> [TRY IT]: Find the line with "[1.00-2.00s]". Repeat it and each line after it, exactly, down to the end of the records below.

> [MATERIAL SUPPLIED]:
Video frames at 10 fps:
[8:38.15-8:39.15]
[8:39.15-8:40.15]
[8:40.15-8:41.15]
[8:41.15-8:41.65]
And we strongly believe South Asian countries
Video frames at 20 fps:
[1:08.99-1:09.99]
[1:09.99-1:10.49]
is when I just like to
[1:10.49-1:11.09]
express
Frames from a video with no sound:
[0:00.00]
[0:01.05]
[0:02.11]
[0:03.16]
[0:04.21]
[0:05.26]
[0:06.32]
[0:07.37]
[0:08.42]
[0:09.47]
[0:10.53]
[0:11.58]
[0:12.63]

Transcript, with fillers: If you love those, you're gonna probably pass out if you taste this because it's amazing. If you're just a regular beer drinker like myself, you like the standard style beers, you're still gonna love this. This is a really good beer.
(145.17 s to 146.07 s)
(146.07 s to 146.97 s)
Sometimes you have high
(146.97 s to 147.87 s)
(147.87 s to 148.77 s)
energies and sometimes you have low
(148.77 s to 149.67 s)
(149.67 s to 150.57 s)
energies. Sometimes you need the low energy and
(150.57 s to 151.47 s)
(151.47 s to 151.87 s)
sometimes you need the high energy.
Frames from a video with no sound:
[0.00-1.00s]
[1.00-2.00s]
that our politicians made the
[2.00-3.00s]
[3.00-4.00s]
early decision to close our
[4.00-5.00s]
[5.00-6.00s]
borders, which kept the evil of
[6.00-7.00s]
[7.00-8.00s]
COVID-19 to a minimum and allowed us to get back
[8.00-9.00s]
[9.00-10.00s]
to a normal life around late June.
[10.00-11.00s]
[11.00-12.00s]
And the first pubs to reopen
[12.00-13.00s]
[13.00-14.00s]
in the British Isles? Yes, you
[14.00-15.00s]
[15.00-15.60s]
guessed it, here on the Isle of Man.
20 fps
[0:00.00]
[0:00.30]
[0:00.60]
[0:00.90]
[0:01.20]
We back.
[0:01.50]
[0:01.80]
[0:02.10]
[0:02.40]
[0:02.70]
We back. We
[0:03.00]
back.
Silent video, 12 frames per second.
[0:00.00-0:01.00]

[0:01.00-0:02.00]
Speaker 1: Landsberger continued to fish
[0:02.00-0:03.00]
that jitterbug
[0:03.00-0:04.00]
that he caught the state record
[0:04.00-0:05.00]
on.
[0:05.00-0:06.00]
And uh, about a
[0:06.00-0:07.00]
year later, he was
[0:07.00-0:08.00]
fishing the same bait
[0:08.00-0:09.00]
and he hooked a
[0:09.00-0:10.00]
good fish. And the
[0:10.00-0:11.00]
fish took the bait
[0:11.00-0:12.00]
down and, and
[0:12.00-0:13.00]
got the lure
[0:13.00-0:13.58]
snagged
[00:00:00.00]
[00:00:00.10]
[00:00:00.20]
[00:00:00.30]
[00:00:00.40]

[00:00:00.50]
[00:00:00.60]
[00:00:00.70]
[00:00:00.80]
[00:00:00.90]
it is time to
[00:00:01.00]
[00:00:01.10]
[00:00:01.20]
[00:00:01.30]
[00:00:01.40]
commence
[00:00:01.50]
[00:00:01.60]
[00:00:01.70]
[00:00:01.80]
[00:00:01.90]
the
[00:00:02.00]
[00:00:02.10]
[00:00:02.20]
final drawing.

> [RESPONSE BELOW]:
[1.00-2.00s]
that our politicians made the
[2.00-3.00s]
[3.00-4.00s]
early decision to close our
[4.00-5.00s]
[5.00-6.00s]
borders, which kept the evil of
[6.00-7.00s]
[7.00-8.00s]
COVID-19 to a minimum and allowed us to get back
[8.00-9.00s]
[9.00-10.00s]
to a normal life around late June.
[10.00-11.00s]
[11.00-12.00s]
And the first pubs to reopen
[12.00-13.00s]
[13.00-14.00s]
in the British Isles? Yes, you
[14.00-15.00s]
[15.00-15.60s]
guessed it, here on the Isle of Man.
20 fps
[0:00.00]
[0:00.30]
[0:00.60]
[0:00.90]
[0:01.20]
We back.
[0:01.50]
[0:01.80]
[0:02.10]
[0:02.40]
[0:02.70]
We back. We
[0:03.00]
back.
Silent video, 12 frames per second.
[0:00.00-0:01.00]

[0:01.00-0:02.00]
Speaker 1: Landsberger continued to fish
[0:02.00-0:03.00]
that jitterbug
[0:03.00-0:04.00]
that he caught the state record
[0:04.00-0:05.00]
on.
[0:05.00-0:06.00]
And uh, about a
[0:06.00-0:07.00]
year later, he was
[0:07.00-0:08.00]
fishing the same bait
[0:08.00-0:09.00]
and he hooked a
[0:09.00-0:10.00]
good fish. And the
[0:10.00-0:11.00]
fish took the bait
[0:11.00-0:12.00]
down and, and
[0:12.00-0:13.00]
got the lure
[0:13.00-0:13.58]
snagged
[00:00:00.00]
[00:00:00.10]
[00:00:00.20]
[00:00:00.30]
[00:00:00.40]

[00:00:00.50]
[00:00:00.60]
[00:00:00.70]
[00:00:00.80]
[00:00:00.90]
it is time to
[00:00:01.00]
[00:00:01.10]
[00:00:01.20]
[00:00:01.30]
[00:00:01.40]
commence
[00:00:01.50]
[00:00:01.60]
[00:00:01.70]
[00:00:01.80]
[00:00:01.90]
the
[00:00:02.00]
[00:00:02.10]
[00:00:02.20]
final drawing.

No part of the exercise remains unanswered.